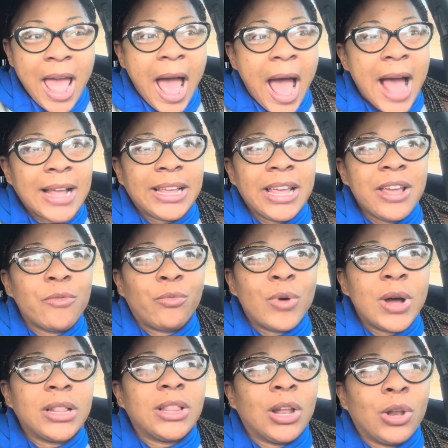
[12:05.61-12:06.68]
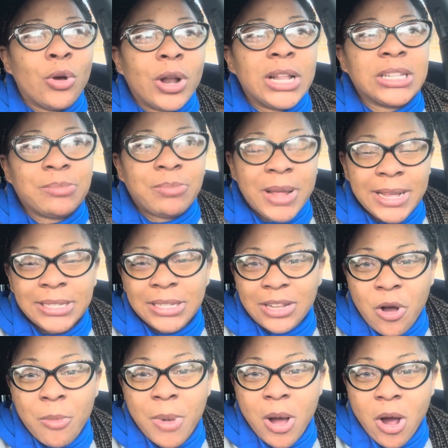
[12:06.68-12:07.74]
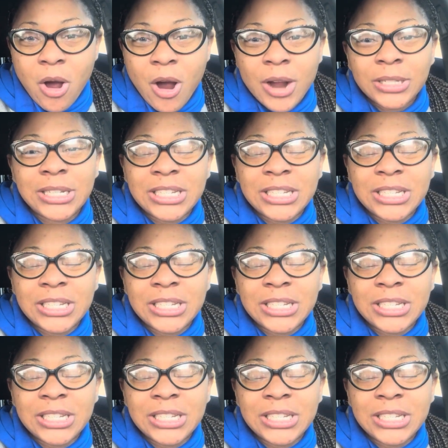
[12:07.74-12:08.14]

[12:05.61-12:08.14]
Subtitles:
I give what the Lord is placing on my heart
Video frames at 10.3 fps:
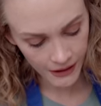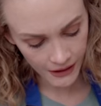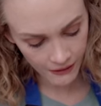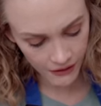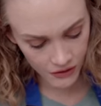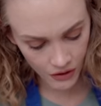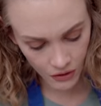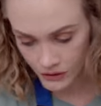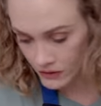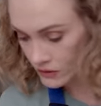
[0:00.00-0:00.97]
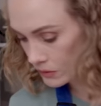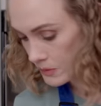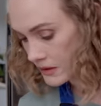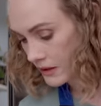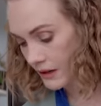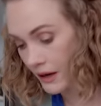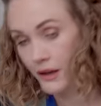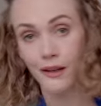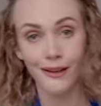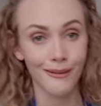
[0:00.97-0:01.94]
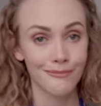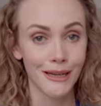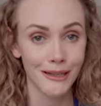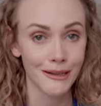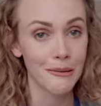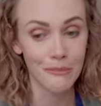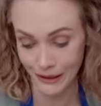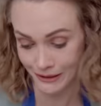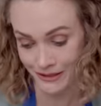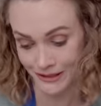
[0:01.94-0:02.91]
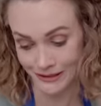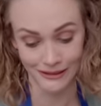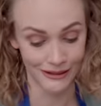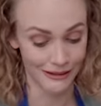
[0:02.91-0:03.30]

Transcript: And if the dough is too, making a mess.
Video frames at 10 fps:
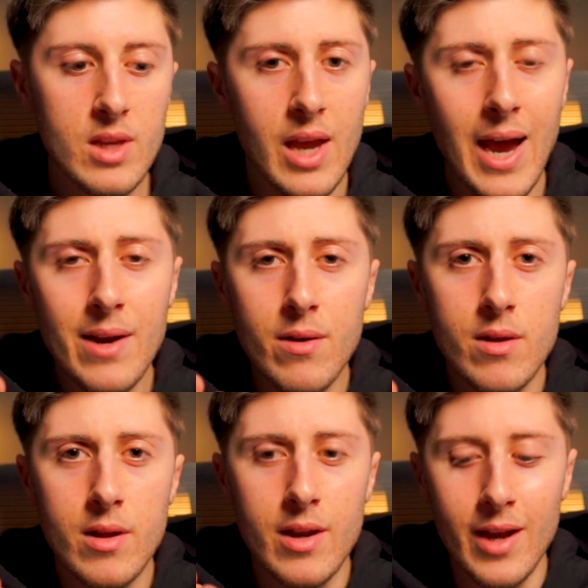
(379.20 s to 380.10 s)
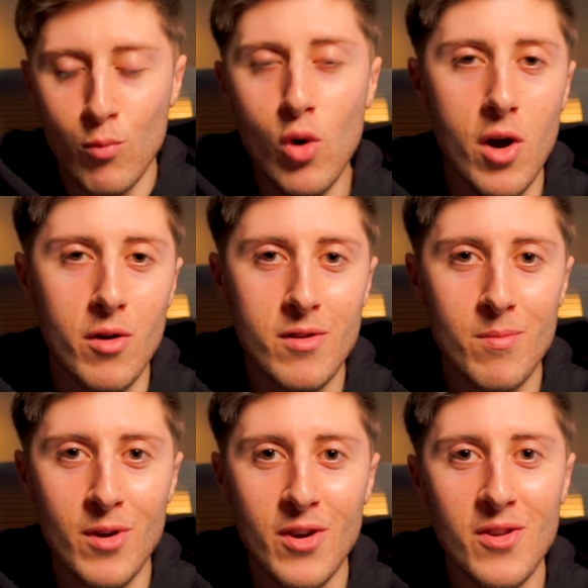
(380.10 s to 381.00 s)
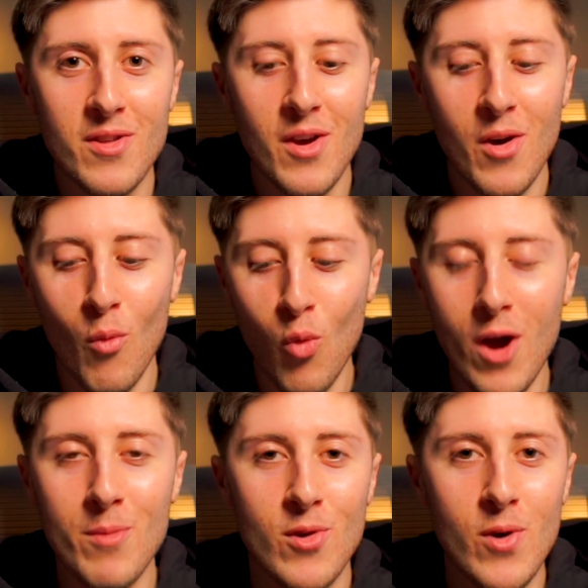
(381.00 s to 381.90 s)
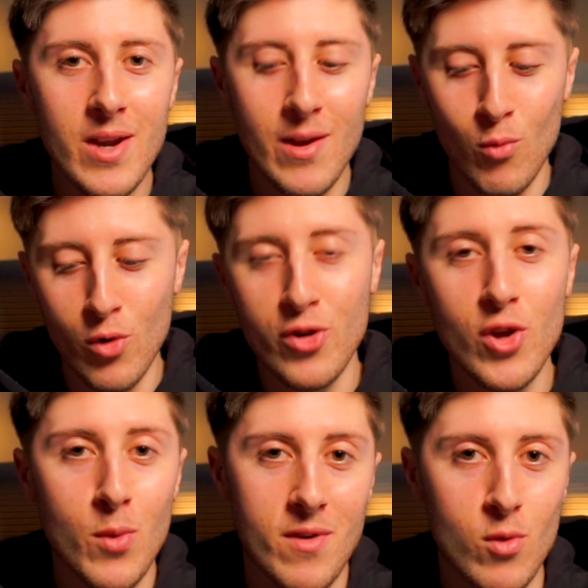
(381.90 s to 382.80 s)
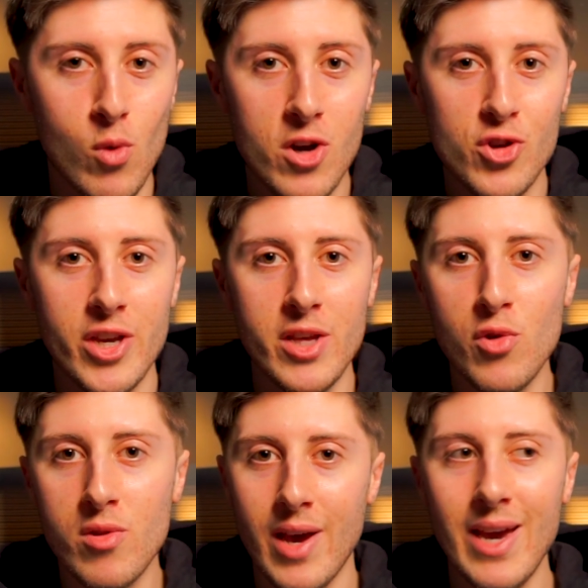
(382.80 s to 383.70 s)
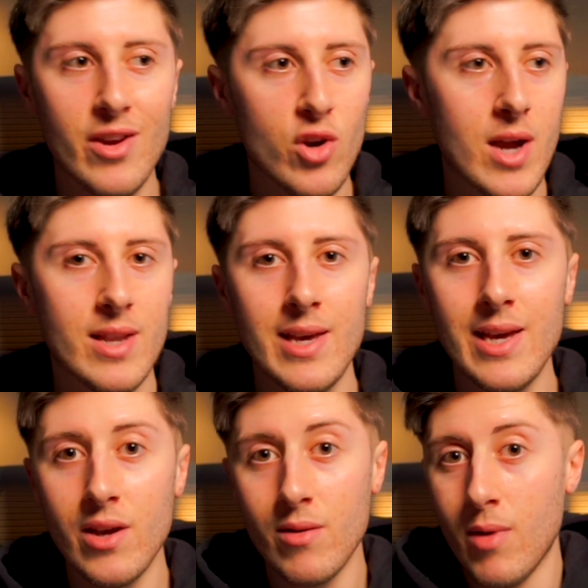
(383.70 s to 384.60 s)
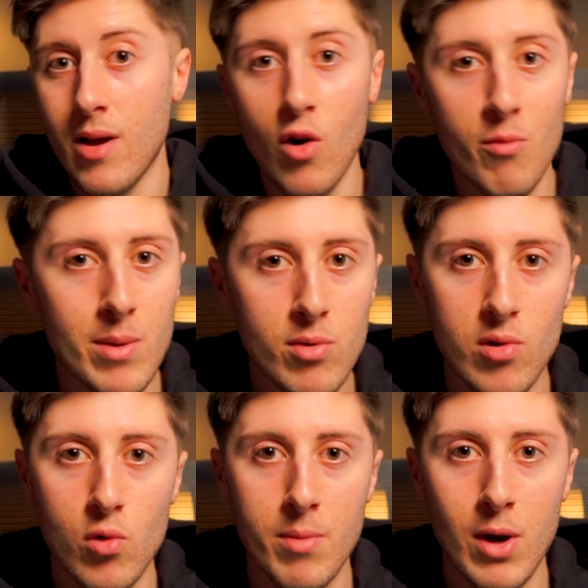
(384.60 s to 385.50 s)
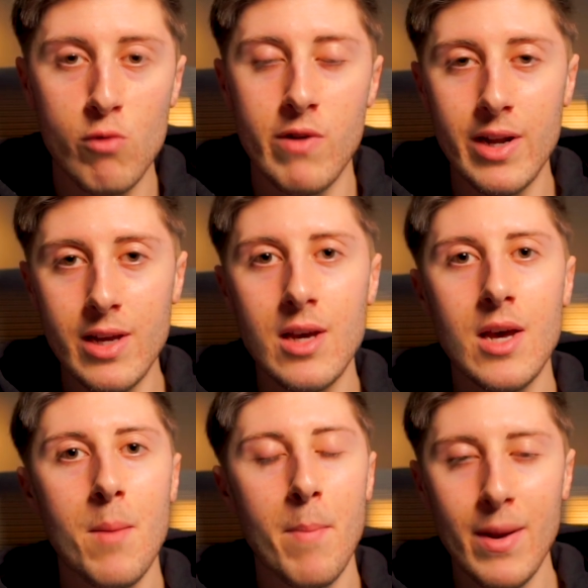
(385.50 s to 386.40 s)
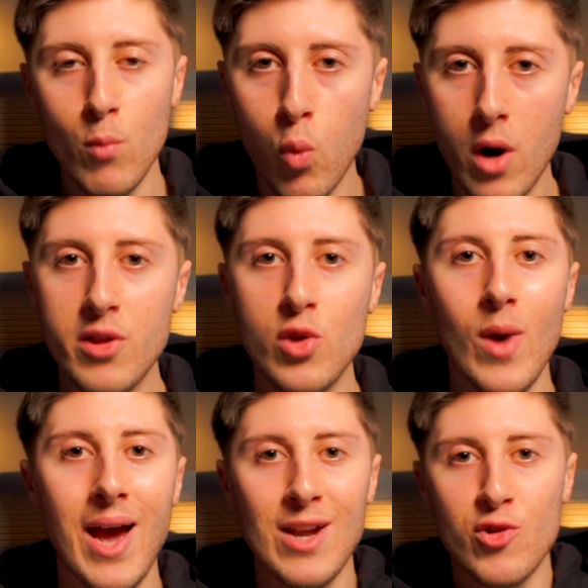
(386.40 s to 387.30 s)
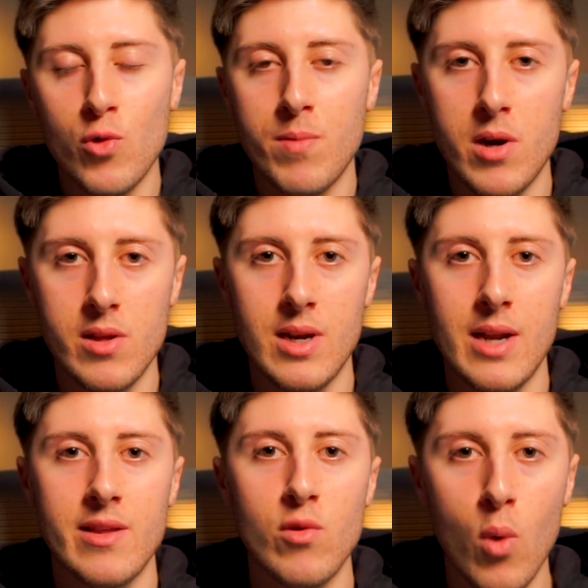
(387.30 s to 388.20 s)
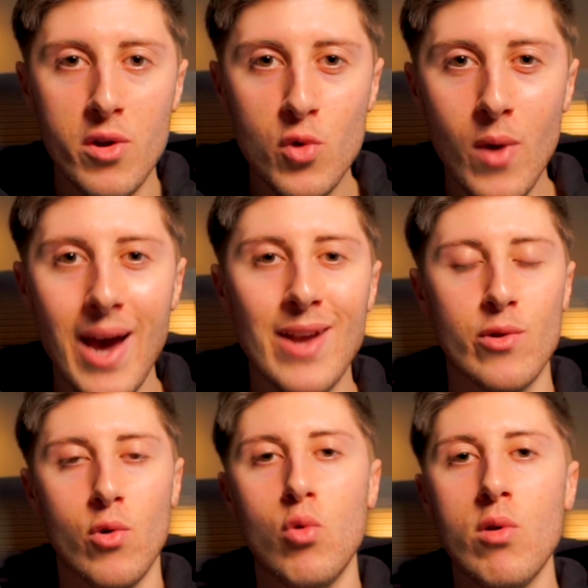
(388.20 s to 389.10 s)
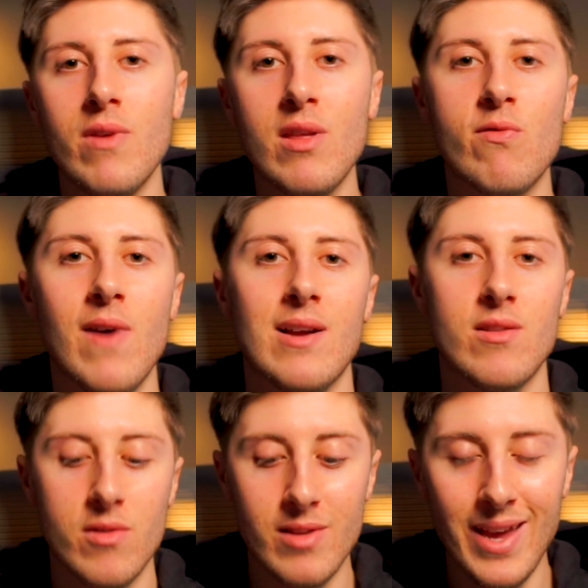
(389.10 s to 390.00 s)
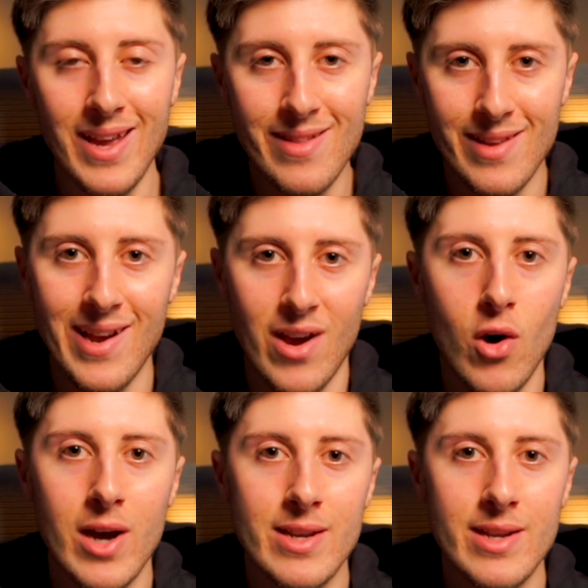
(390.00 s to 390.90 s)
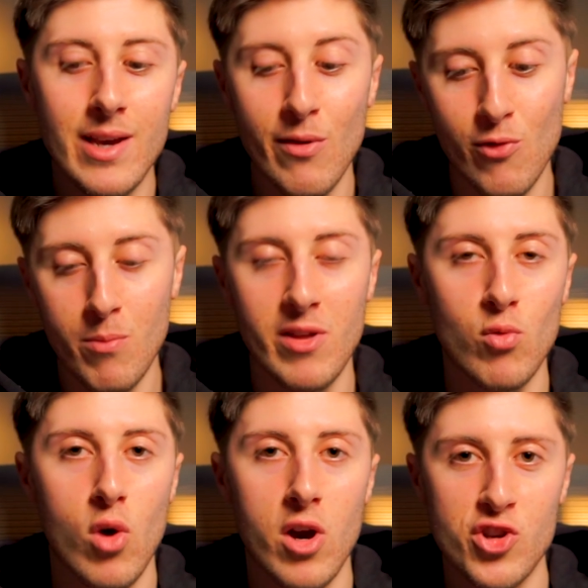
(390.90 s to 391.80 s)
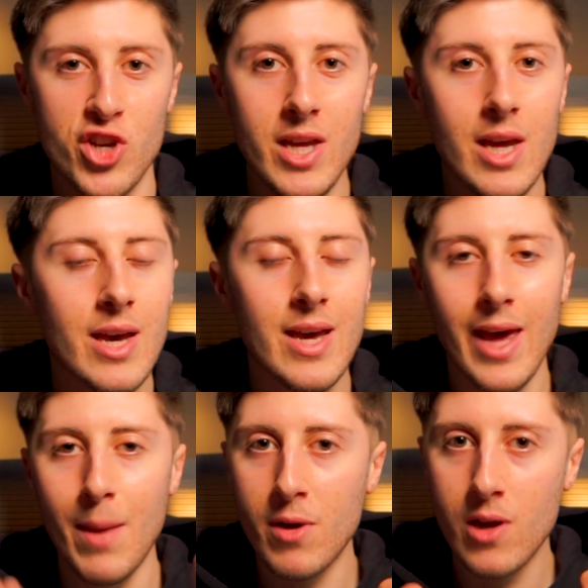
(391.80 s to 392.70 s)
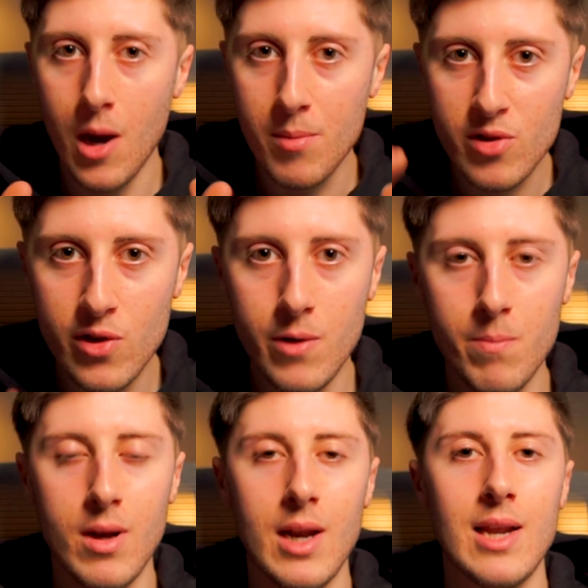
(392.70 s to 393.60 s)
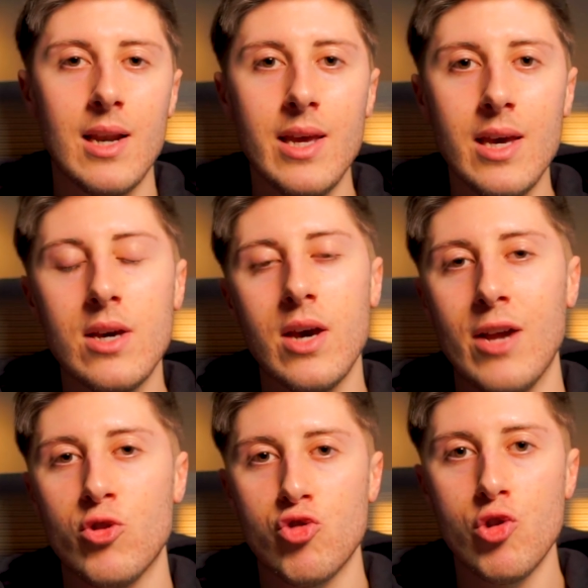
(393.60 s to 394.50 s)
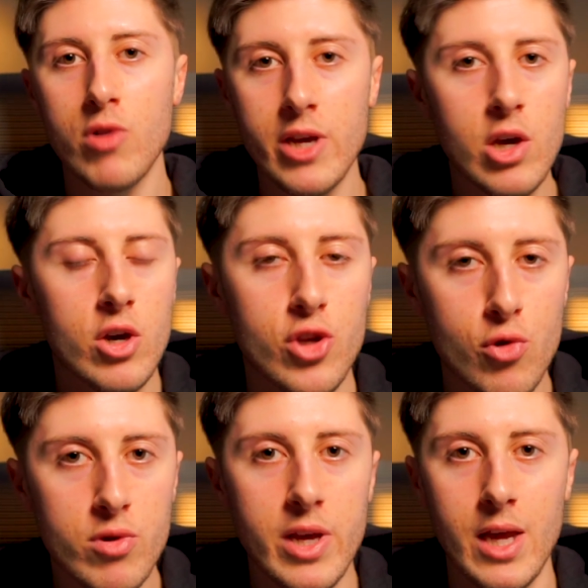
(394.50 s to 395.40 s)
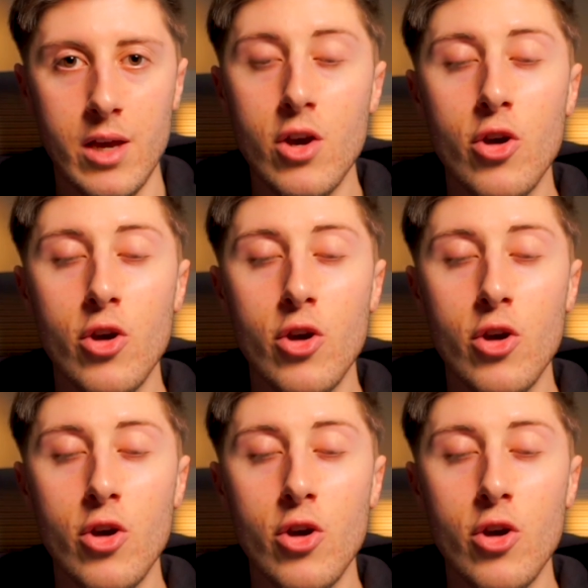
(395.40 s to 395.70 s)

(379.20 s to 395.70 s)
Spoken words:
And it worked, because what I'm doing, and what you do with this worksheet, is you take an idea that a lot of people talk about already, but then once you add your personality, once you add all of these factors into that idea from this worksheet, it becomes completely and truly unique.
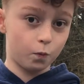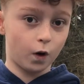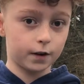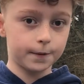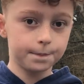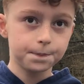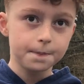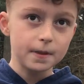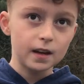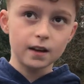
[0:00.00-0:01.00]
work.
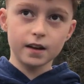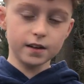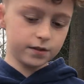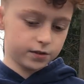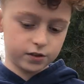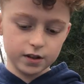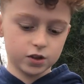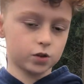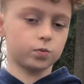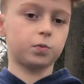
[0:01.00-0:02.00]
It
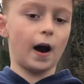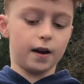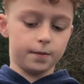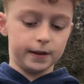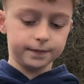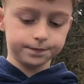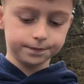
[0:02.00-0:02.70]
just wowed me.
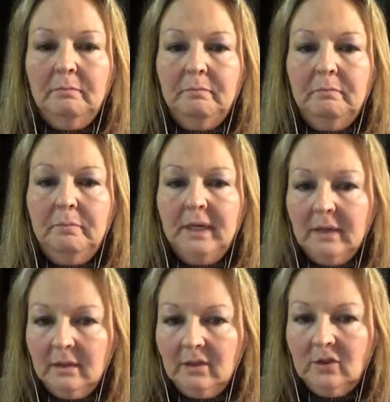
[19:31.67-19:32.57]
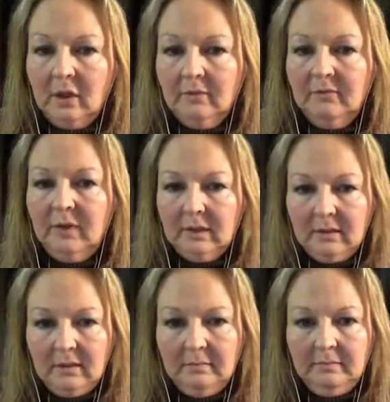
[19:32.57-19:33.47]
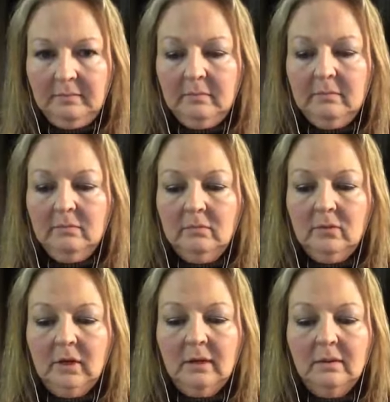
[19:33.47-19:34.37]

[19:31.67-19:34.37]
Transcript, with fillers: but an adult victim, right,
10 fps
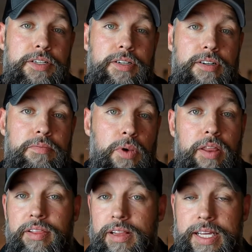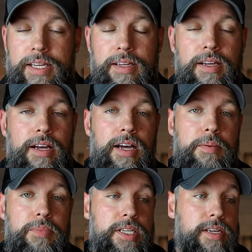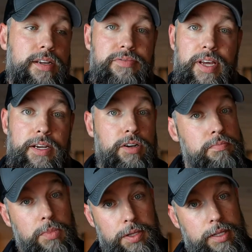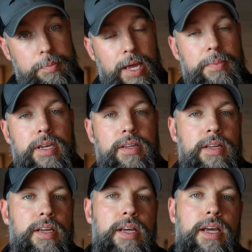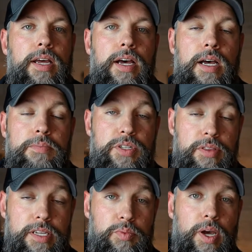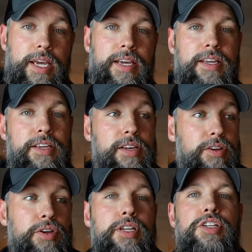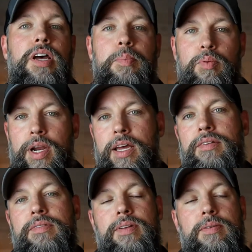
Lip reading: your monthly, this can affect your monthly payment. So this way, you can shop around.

■ ■ ■ ■

When "frames" shows up in a line of the material, report that line.

(EXERCISE OUTPUT):
Video frames at 10.3 fps:
Video frames at 10 fps:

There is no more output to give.